In recent years, quantitative investment has been a hot spot in the development of the financial market. Quantitative stock selection is the most crucial part of quantitative investment. It is of great significance to study how to select high-quality stocks from thousands of stocks, bring them into the stock pool and allocate assets. Various machine learning and deep learning algorithms have been used in this research. This paper proposes a new stock selection strategy for multi-factor anomaly detection based on variational auto-encoder. First, we select factors from three aspects: fundamental, technical, and capitalization. Then, unsupervised anomaly detection is performed on the multivariate time series data based on variational auto-encoder to obtain the anomaly scores of the factors, and get the abnormal result by comparing it with the threshold. Finally, the abnormal results are used to select stocks combined with the trend of the selected stocks. We apply the model to four groups of stocks belonging to SCI300, SSE 50, SZSI and CSI500 respectively, and evaluate the performance compared with the Buy&Hold strategy, Traditional multi-factor model stock selection strategy, AdaBoost machine learning stock selection strategy.
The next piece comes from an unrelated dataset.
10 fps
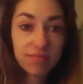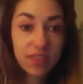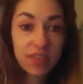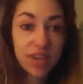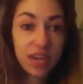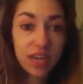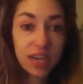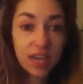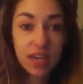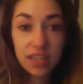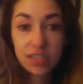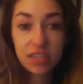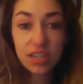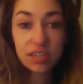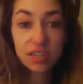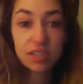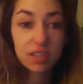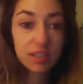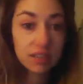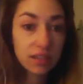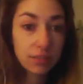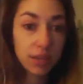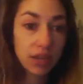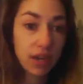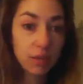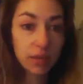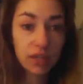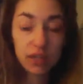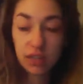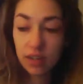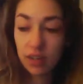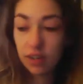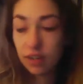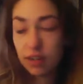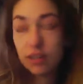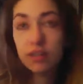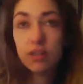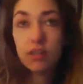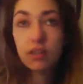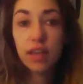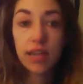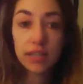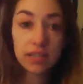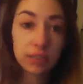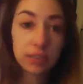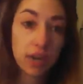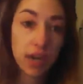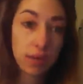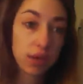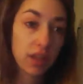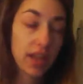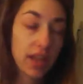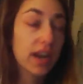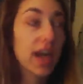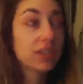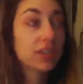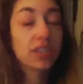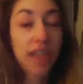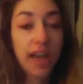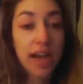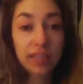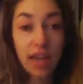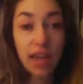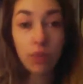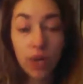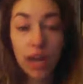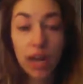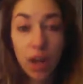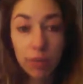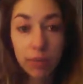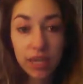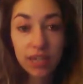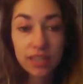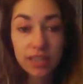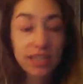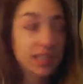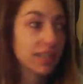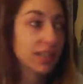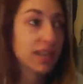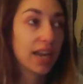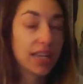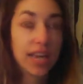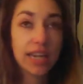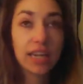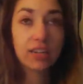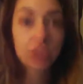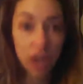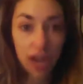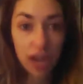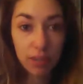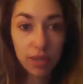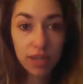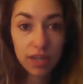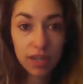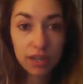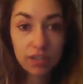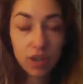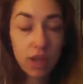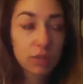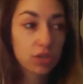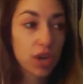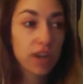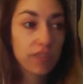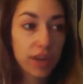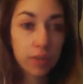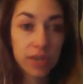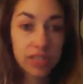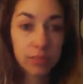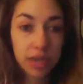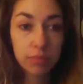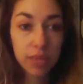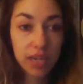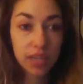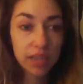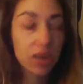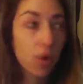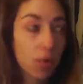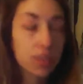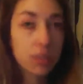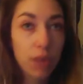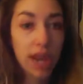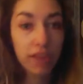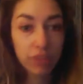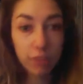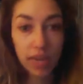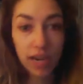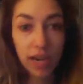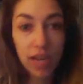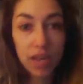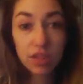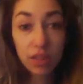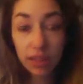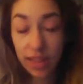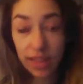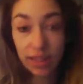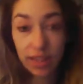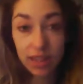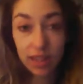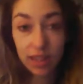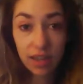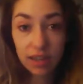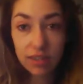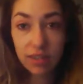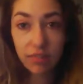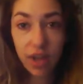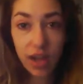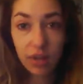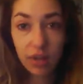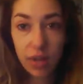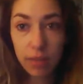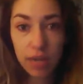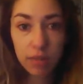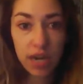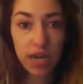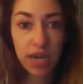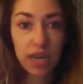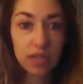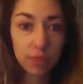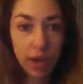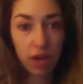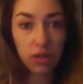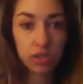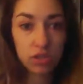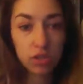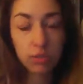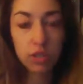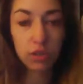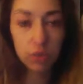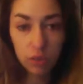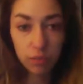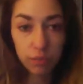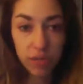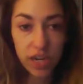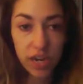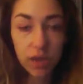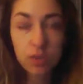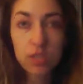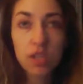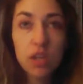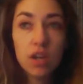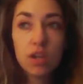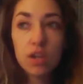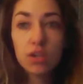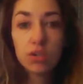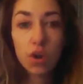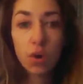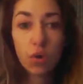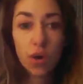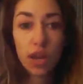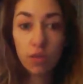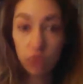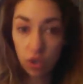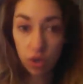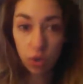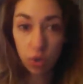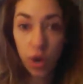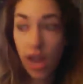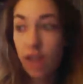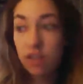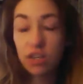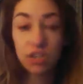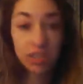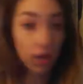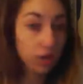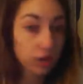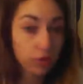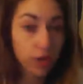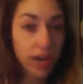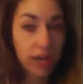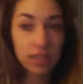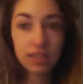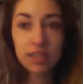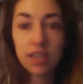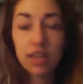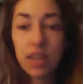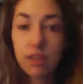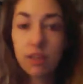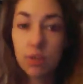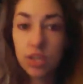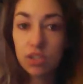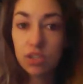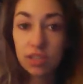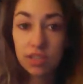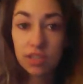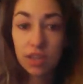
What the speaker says: If you got any suggestions, leave me a comment, like and subscribe and all that. Actually, that would help me because that's the thing. I can't get a job. So I've been trying to find ways to make money. The only way for me lately to find a way to make money is by all these stupid YouTube videos. So if you, and tell your friends, if you can just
The experimental results show that the model can identify “good” stocks from the sample, and the performance of the selected portfolio is better than the benchmarks test.
基于多因素异常检测的深度学习选股算法
近年来,量化投资一直是金融市场发展的热点。量化选股是量化投资中最关键的环节。研究如何从成千上万只股票中选择优质股票,将其纳入股票池,进行资产配置,具有重要意义。在这项研究中使用了各种机器学习和深度学习算法。提出了一种基于变分自编码器的多因素异常检测选股策略。首先,我们从基本面、技术和资本三个方面选择因素。然后,基于变分自编码器对多变量时间序列数据进行无监督异常检测,得到各因素的异常分数,并与阈值进行比较,得到异常结果。最后,结合所选股票的走势,利用异常结果进行选股。将该模型分别应用于上证300指数、上证50指数、深指指数和上证500指数四组股票,并与买入持有策略、传统多因素模型选股策略、AdaBoost机器学习选股策略进行比较,评价其表现。实验结果表明,该模型能够从样本中识别出“好”股票,所选投资组合的表现优于基准测试。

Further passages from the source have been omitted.